Featured Posts
Latest Posts
Mike Beaumont
For a decade, GPUs have delivered breathtaking data processing speedups. However, data is growing far beyond the capacity of a single GPU server. When your work drifts beyond GPU local memory or VRAM (e.g., HBM and GDDR), hidden costs of inefficiencies show up: spilling to host, shuffling over networks, and idling accelerators. Before jumping straight into the latest distributed computing effort underway at NVIDIA and AMD, let’s quickly level set on what distributed computing is, how it works, and why it's hard.
Distributed computing coordinates computational tasks across datacenters and server clusters with GPUs, CPUs, memory tiers, storage, and networks to execute a single job faster or at a larger scale than any one node can handle.

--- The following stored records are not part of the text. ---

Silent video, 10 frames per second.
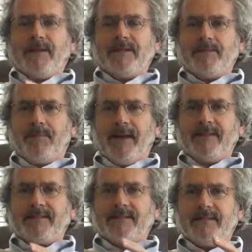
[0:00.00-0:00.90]
is
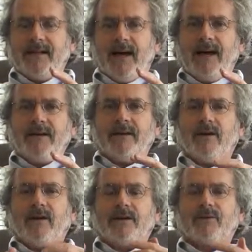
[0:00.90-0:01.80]
based not
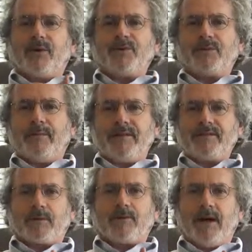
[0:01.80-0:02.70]
on gross
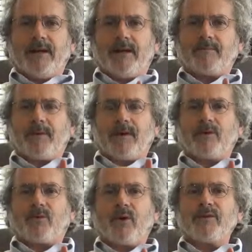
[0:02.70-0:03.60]
domestic product, but
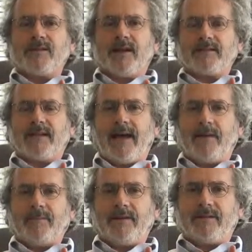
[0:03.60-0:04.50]
on gross national
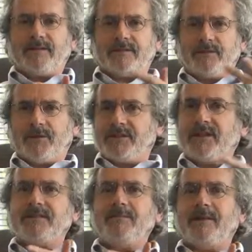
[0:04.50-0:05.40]
happiness, which
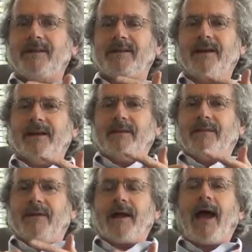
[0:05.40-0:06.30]
doesn't mean
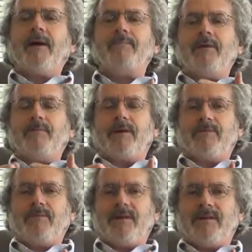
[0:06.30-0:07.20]
they're happy, but
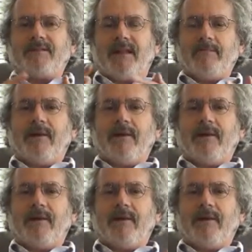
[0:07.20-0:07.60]
it means they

When a single server can’t hold or process your data, you split the work across several servers and run pieces in parallel, and if the job requires true distributed algorithms, not just trivially parallelizable independent tasks, then performant data movement is mandatory. Datasets and models have outgrown a single GPU’s memory. Once that happens, speed is limited less by raw compute and more by how fast you can move data between GPUs, CPUs, storage, and the network. In other words, at a datacenter scale, the bottleneck is data movement, not FLOPS.
A distributed runtime is the system software that makes a cluster behave like one computer. It plans the job, decides where each piece of work should run, and moves data so GPUs don’t sit idle. A good runtime places tasks where the data already is (or soon will be), overlaps compute with I/O so kernels keep running while bytes are fetched, chooses efficient paths for those bytes (NVLink, InfiniBand/RDMA, Ethernet; compressed or not), manages multiple memory tiers on purpose (GPU memory, pinned host RAM, NVMe, object storage), and keeps throughput steady even when some workers slow down or fail.

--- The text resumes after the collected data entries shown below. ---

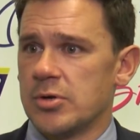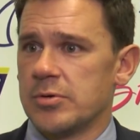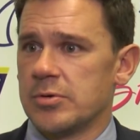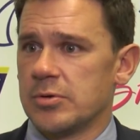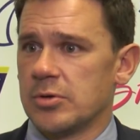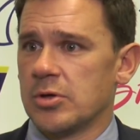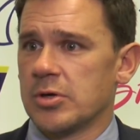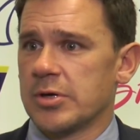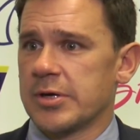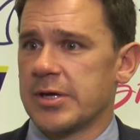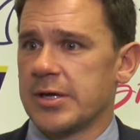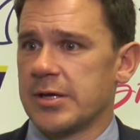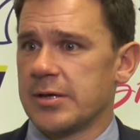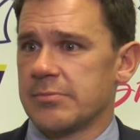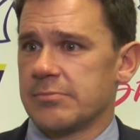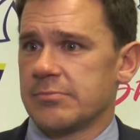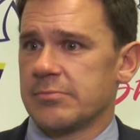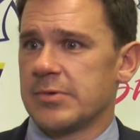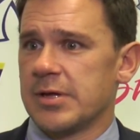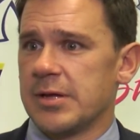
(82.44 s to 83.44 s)
look
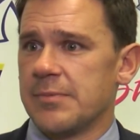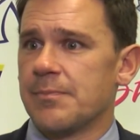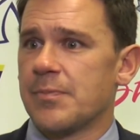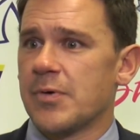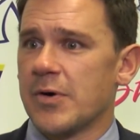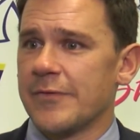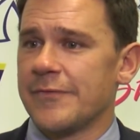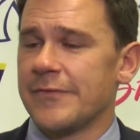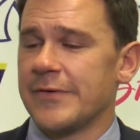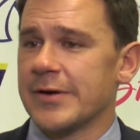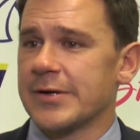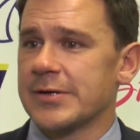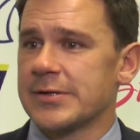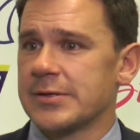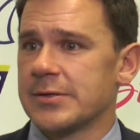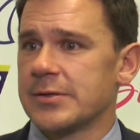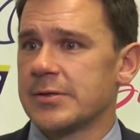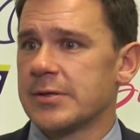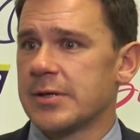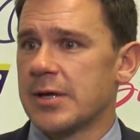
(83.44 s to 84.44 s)
imperfect.
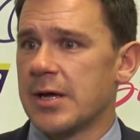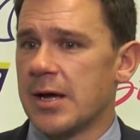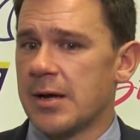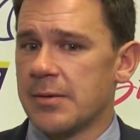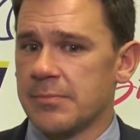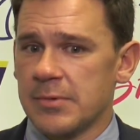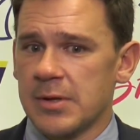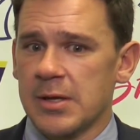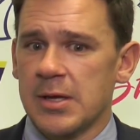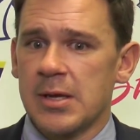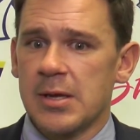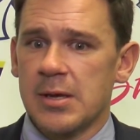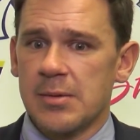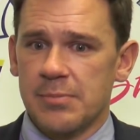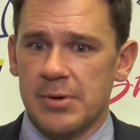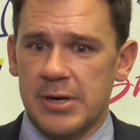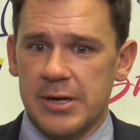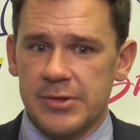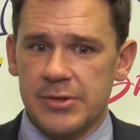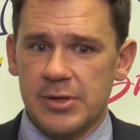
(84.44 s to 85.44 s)

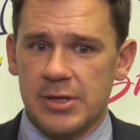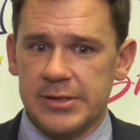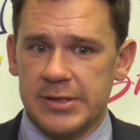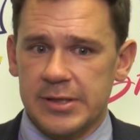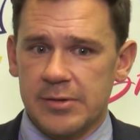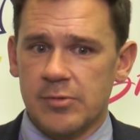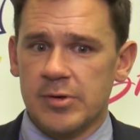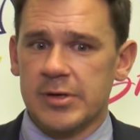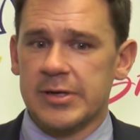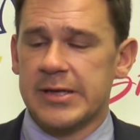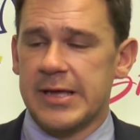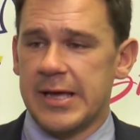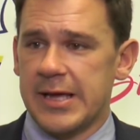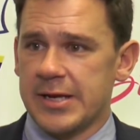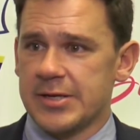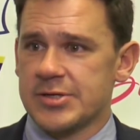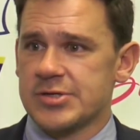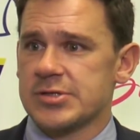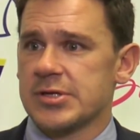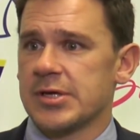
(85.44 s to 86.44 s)
But I thought they were
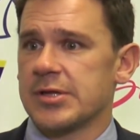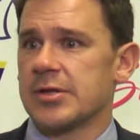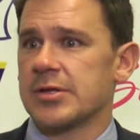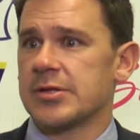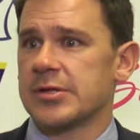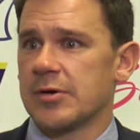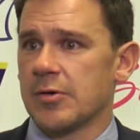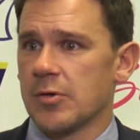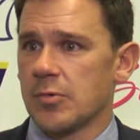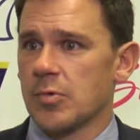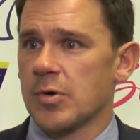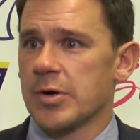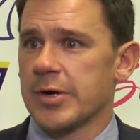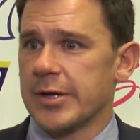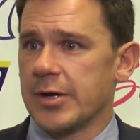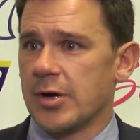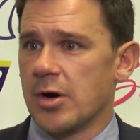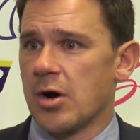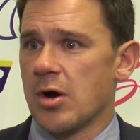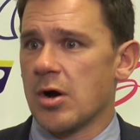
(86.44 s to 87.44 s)
engaged. I thought they were
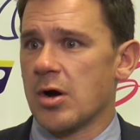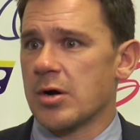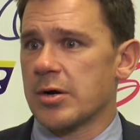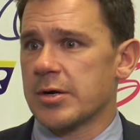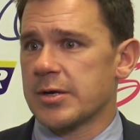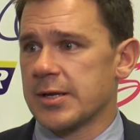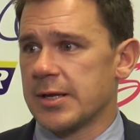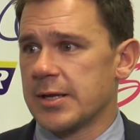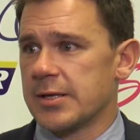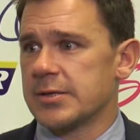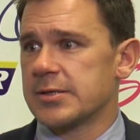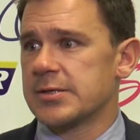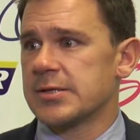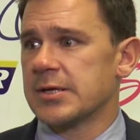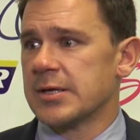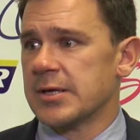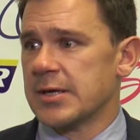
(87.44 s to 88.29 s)
working hard, and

This is hard because real datasets are skewed, so a few partitions can dominate wall-clock time unless the runtime detects and mitigates them. Networks are shared and imperfect, which means congestion control, backpressure, and compression decisions matter as much as kernel choice. Multi-tier memory introduces fragmentation and eviction challenges that simple alloc/free strategies can’t handle. Heterogeneous infrastructure with mixed GPU generations, interconnects, and cloud object stores can hurt static plans and force the runtime to adapt in flight. If the runtime guesses wrong on partition sizes, placement, or prefetching, GPUs stall waiting for inputs. At a datacenter scale, lots of small stalls add up to big delays. And delays are lost revenues and productivity.
NVIDIA has been trying to solve this for over a decade, and AMD is ramping up. NVIDIA initiatives include (but are not limited to) GPU-accelerated Spark with UCX shuffle and explicit spill controls, Dask-powered multi-node RAPIDS, and “drop-in distributed” Python via Legate/Legion, all woven together by Magnum IO’s UCX and GPUDirect Storage. There’s even some mystery around NVIDIA’s latest distributed project called CUDA DTX, mentioned as a roadmap item at NVIDIA GTC 2025. CUDA Distributed eXecution or DTX is a single runtime running across hundreds of thousands of GPUs. While it’s clearly still in development, it again points to how NVIDIA is trying to solve one of the toughest challenges in accelerated computing = moving data at scale.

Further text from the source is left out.